Warner and de Villiers squared off in Port Elizabeth, the Australian heard to ask his opponent if he was being accused of ball-tampering. The South Africans were suspicious of Warner’s bandaging during that second game and the broadcaster that caught the Australians in their moment of shame yesterday was on to it too.
It was curious that Warner, who is in charge of ball maintenance, had given up the task and moved into the slips. He said they were dropping too many catches. His job went to Cameron Bancroft.
The South African players swear they saw the Australians up to no good at Port Elizabeth.
No good has been coming a long time. Cameron Bancroft is collateral damage. A not-so-innocent bystander playing just his eighth Test.
Bancroft was seen sliding what looked like sugar into his pocket during a break in play at the Ashes. There was some dismissive excuse for that at the time, nobody really cared that much. Cricketers have been using mints and sugar to polish the ball for a long time. When Faf du Plessis got caught doing it in Hobart last summer, his excuse was that everybody did it and Steve Smith appeared to support him.
Cricketers summon reverse swing by ensuring one side of the ball is clean and shining while the other is scuffed and bone dry. The scuffing happens naturally, it happens when a bowler like Mitchell Starc lands the ball constantly on one side. It can be generated by throwing the ball in side-arm from the boundary and bouncing it on the square. Umpires complain about this but it’s an accepted practice to a point.
All teams have an appointed ball manager who has dry palms. He identifies which side will be shone and which neglected early in the game. Reverse swing is key on flat wickets. Other team members are instructed to handle the ball carefully and to never get the dry side wet or throw it in so the shiny side gets damaged.
Nathan Lyon has clammy palms and has been told to hold the ball a certain way because he has often been blamed for ruining the chances of reverse swing.
Some of that is straining the rules; all of it is acceptable to the participants in modern cricket. Umpires recently called a captain in one morning of a Sheffield Shield match and said the ball smelt more like a bag of lollies than leather and they were replacing it. The situation wasn’t made public. A blind eye was and is often turned.

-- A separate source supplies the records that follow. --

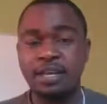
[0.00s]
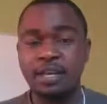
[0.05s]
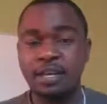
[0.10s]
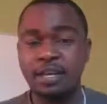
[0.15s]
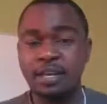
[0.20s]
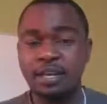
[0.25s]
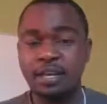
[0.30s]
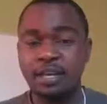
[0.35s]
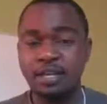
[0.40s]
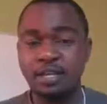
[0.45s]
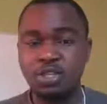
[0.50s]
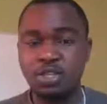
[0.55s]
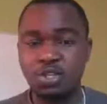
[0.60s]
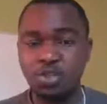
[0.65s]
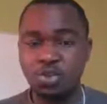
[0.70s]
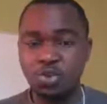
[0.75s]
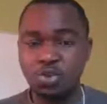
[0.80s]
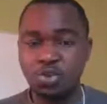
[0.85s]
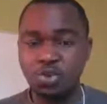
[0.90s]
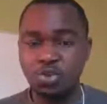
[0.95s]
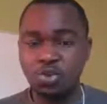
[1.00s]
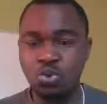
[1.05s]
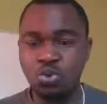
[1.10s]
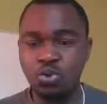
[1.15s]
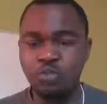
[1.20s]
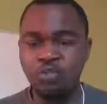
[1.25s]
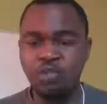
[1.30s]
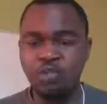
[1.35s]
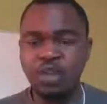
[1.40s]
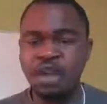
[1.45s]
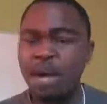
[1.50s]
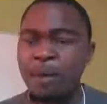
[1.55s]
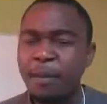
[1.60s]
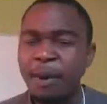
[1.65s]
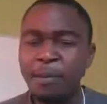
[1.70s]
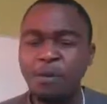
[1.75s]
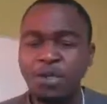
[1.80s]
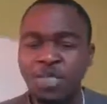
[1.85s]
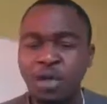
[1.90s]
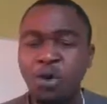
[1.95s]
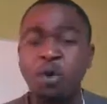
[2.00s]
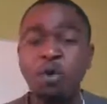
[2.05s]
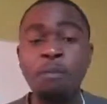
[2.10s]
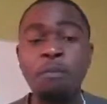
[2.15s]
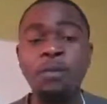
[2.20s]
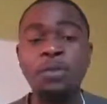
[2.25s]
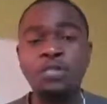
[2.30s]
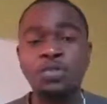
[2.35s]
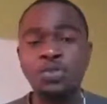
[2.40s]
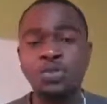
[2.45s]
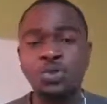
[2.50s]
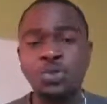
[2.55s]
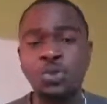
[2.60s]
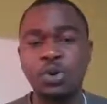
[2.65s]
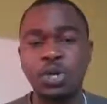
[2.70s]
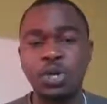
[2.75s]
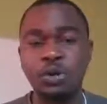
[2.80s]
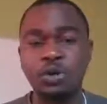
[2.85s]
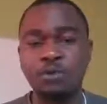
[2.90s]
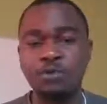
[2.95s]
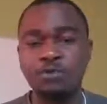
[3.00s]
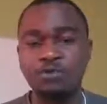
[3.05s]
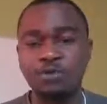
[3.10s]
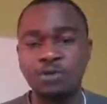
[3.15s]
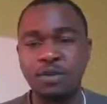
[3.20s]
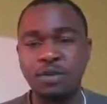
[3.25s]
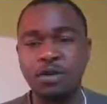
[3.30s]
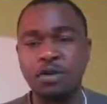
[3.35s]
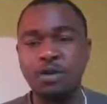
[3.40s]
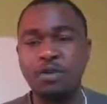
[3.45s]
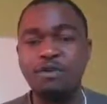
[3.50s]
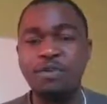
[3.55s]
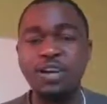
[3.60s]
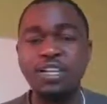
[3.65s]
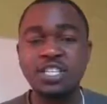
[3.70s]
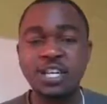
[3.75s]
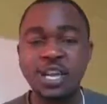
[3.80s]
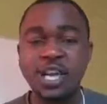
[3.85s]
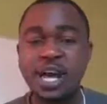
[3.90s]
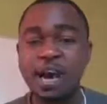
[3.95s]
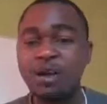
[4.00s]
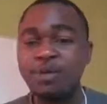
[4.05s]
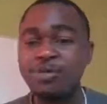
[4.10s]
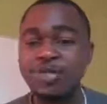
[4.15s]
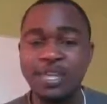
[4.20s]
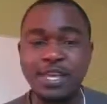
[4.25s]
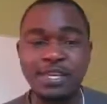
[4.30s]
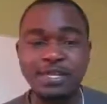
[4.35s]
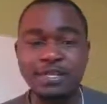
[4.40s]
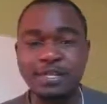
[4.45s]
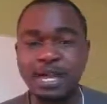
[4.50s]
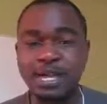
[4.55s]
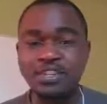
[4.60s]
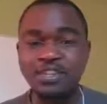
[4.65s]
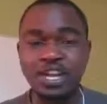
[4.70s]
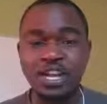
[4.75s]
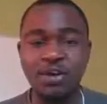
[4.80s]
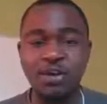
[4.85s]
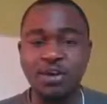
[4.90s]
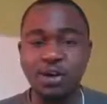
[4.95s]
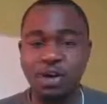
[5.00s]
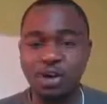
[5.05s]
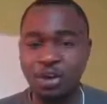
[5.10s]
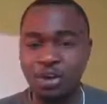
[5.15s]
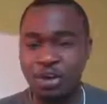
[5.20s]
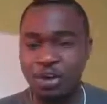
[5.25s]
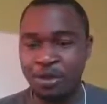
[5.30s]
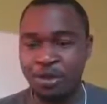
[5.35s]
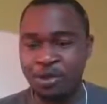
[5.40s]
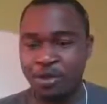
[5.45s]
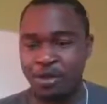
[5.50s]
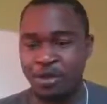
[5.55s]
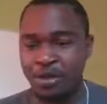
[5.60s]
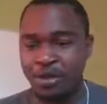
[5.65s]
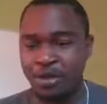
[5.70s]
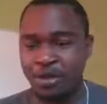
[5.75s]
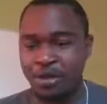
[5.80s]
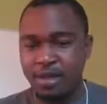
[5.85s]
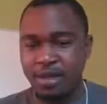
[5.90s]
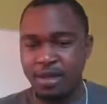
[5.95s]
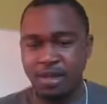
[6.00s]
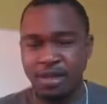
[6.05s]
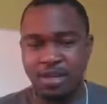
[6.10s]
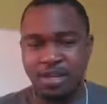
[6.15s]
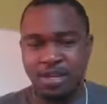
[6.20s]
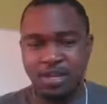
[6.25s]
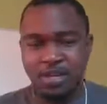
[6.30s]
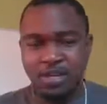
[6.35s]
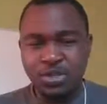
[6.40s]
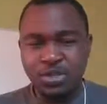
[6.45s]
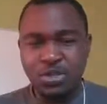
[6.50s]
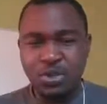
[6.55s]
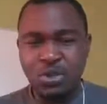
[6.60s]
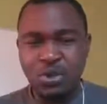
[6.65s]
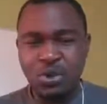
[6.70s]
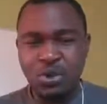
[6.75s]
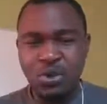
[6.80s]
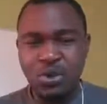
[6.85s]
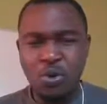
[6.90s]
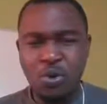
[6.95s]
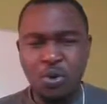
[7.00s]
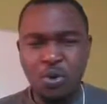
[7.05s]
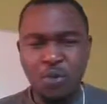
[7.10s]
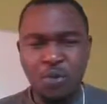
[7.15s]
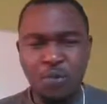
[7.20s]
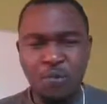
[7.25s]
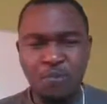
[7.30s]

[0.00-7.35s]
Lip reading: and to come up with a complete story of actually how things actually occur. So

Damaging the ball with a foreign object is completely unacceptable. It happens at all levels, but usually it is a discreet thumbnail.
The Australians play ugly on the field because they think it is how they play their best. They are aware it turns people off, but they are prepared to pay that price. They are more devoted to winning than to doing what anybody tells them is the right thing.
It hasn’t sat well with everybody in the group. Some of the younger players were upset by the ugly scenes and baiting early in this tour. It has not sat right with the international cricket fans, overseas teams and some Australian fans for a long time.
Reaction from the international cricket world has been swift and brutal. The Indians were convinced Smith was involved in a conspiracy to cheat the DRS during the 2017 series in that country. These events will add to their suspicions.
Things got out of hand in Cape Town with the side under siege from the crowd, the opposition and the rod they had made for their own back.
As Gideon Haigh wrote, the Australians set fire to the kitchen and then found they couldn’t stand the heat.
Common sense got lost. And with it, all integrity. The shark was jumped. A black swan introduced.
Winning at all costs has become a lot more costly than the participants ever thought it would.